To do:
If a line contains "[7:55.17-7:55.47]", it is the last one to write out; begin with the first line of the records and copy each exactly.
*** Begin section ***
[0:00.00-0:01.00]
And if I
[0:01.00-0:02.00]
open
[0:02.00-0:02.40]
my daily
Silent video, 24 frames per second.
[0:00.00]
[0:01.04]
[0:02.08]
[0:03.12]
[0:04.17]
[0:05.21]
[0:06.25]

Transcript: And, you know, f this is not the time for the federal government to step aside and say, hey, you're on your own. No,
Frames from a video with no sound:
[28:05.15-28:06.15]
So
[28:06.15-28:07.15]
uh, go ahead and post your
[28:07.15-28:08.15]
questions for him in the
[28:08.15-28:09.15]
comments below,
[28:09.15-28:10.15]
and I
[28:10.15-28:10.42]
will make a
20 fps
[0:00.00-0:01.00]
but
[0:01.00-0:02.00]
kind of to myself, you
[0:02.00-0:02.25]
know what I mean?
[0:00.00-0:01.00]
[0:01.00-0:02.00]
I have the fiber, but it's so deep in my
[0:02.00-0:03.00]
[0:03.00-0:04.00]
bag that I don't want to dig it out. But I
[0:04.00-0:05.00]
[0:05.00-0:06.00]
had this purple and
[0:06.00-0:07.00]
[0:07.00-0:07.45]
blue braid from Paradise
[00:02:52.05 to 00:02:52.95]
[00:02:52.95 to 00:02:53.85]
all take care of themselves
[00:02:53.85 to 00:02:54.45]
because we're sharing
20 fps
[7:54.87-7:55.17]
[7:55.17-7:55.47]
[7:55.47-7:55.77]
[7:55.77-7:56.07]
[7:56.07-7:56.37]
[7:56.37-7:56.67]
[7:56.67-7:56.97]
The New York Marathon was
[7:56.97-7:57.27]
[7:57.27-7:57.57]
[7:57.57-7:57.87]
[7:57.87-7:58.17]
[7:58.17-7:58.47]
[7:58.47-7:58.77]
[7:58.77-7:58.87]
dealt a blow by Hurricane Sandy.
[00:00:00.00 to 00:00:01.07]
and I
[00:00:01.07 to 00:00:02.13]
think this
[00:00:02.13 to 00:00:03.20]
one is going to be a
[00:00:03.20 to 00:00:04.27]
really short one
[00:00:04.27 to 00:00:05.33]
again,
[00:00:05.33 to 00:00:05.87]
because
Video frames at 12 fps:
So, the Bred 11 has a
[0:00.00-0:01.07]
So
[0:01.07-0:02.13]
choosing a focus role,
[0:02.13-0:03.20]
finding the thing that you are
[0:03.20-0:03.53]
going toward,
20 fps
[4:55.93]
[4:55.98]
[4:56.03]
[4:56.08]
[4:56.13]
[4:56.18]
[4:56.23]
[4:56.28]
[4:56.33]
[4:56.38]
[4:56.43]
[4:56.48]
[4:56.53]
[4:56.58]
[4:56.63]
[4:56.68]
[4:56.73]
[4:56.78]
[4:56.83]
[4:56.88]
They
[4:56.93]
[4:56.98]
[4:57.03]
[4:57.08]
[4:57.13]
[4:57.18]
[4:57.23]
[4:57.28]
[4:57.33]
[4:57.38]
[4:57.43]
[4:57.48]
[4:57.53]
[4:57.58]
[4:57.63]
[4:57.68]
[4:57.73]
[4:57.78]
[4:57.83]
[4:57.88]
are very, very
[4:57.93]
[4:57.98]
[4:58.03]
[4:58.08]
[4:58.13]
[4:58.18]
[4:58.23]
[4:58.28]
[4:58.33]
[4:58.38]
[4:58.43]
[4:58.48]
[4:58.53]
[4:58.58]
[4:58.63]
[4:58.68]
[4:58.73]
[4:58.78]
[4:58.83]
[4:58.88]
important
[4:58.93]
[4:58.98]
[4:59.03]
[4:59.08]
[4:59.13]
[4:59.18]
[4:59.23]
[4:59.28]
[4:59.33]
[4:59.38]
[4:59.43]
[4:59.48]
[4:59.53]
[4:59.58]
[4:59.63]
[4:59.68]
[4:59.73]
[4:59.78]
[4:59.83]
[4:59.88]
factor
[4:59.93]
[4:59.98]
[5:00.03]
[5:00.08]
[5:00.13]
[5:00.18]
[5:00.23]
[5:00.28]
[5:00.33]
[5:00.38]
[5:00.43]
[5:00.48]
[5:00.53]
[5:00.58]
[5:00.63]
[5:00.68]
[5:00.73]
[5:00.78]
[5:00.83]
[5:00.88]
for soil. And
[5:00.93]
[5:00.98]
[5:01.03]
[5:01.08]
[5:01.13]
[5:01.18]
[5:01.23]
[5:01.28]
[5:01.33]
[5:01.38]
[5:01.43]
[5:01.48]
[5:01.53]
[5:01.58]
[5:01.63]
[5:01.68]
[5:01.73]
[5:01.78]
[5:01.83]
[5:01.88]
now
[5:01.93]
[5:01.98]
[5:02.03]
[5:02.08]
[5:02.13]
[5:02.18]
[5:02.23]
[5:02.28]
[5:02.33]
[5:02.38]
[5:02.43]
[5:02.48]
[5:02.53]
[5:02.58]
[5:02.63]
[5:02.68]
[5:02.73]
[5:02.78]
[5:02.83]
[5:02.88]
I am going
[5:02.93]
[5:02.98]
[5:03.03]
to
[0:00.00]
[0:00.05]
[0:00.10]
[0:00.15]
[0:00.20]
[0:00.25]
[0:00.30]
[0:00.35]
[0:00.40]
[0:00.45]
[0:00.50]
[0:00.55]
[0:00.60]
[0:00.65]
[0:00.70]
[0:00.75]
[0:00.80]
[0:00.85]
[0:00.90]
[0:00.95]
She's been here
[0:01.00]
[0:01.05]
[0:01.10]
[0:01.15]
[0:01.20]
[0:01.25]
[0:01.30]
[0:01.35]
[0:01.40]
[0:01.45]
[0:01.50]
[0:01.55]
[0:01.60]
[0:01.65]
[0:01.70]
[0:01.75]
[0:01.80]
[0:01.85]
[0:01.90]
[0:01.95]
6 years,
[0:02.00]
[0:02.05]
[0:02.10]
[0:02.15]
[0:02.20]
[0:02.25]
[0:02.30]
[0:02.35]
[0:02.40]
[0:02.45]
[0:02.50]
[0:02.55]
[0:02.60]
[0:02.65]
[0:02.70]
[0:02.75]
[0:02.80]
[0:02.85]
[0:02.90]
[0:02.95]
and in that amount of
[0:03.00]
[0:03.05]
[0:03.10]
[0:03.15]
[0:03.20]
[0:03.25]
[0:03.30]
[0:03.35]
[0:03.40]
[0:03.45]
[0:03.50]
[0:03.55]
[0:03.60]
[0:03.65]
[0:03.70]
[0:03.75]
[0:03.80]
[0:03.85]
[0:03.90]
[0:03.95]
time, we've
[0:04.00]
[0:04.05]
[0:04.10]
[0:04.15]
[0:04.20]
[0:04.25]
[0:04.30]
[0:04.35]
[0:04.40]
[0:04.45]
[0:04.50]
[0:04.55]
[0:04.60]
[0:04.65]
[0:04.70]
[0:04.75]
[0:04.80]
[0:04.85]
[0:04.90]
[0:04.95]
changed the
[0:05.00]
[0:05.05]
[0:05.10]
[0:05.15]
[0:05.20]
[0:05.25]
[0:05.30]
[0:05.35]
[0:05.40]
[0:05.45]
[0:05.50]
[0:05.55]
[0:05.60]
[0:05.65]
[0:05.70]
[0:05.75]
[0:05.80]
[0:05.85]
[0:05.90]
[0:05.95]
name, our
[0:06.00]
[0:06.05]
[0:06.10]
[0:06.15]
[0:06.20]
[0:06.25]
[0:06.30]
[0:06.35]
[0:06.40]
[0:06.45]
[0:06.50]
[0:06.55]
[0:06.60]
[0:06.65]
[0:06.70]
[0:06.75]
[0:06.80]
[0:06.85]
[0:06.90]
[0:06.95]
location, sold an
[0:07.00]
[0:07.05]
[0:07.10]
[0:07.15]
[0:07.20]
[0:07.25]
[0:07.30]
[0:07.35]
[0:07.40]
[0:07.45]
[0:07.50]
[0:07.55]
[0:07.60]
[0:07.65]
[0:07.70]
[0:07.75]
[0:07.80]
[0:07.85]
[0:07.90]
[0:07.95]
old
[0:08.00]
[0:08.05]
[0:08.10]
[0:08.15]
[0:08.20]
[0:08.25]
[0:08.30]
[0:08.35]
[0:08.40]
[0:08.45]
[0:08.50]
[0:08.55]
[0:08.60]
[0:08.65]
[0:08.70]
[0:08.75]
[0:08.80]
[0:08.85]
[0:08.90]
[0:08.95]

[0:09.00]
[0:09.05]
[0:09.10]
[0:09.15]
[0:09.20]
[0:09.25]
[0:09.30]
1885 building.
*** End section ***
Exercise response:
[0:00.00-0:01.00]
And if I
[0:01.00-0:02.00]
open
[0:02.00-0:02.40]
my daily
Silent video, 24 frames per second.
[0:00.00]
[0:01.04]
[0:02.08]
[0:03.12]
[0:04.17]
[0:05.21]
[0:06.25]

Transcript: And, you know, f this is not the time for the federal government to step aside and say, hey, you're on your own. No,
Frames from a video with no sound:
[28:05.15-28:06.15]
So
[28:06.15-28:07.15]
uh, go ahead and post your
[28:07.15-28:08.15]
questions for him in the
[28:08.15-28:09.15]
comments below,
[28:09.15-28:10.15]
and I
[28:10.15-28:10.42]
will make a
20 fps
[0:00.00-0:01.00]
but
[0:01.00-0:02.00]
kind of to myself, you
[0:02.00-0:02.25]
know what I mean?
[0:00.00-0:01.00]
[0:01.00-0:02.00]
I have the fiber, but it's so deep in my
[0:02.00-0:03.00]
[0:03.00-0:04.00]
bag that I don't want to dig it out. But I
[0:04.00-0:05.00]
[0:05.00-0:06.00]
had this purple and
[0:06.00-0:07.00]
[0:07.00-0:07.45]
blue braid from Paradise
[00:02:52.05 to 00:02:52.95]
[00:02:52.95 to 00:02:53.85]
all take care of themselves
[00:02:53.85 to 00:02:54.45]
because we're sharing
20 fps
[7:54.87-7:55.17]
[7:55.17-7:55.47]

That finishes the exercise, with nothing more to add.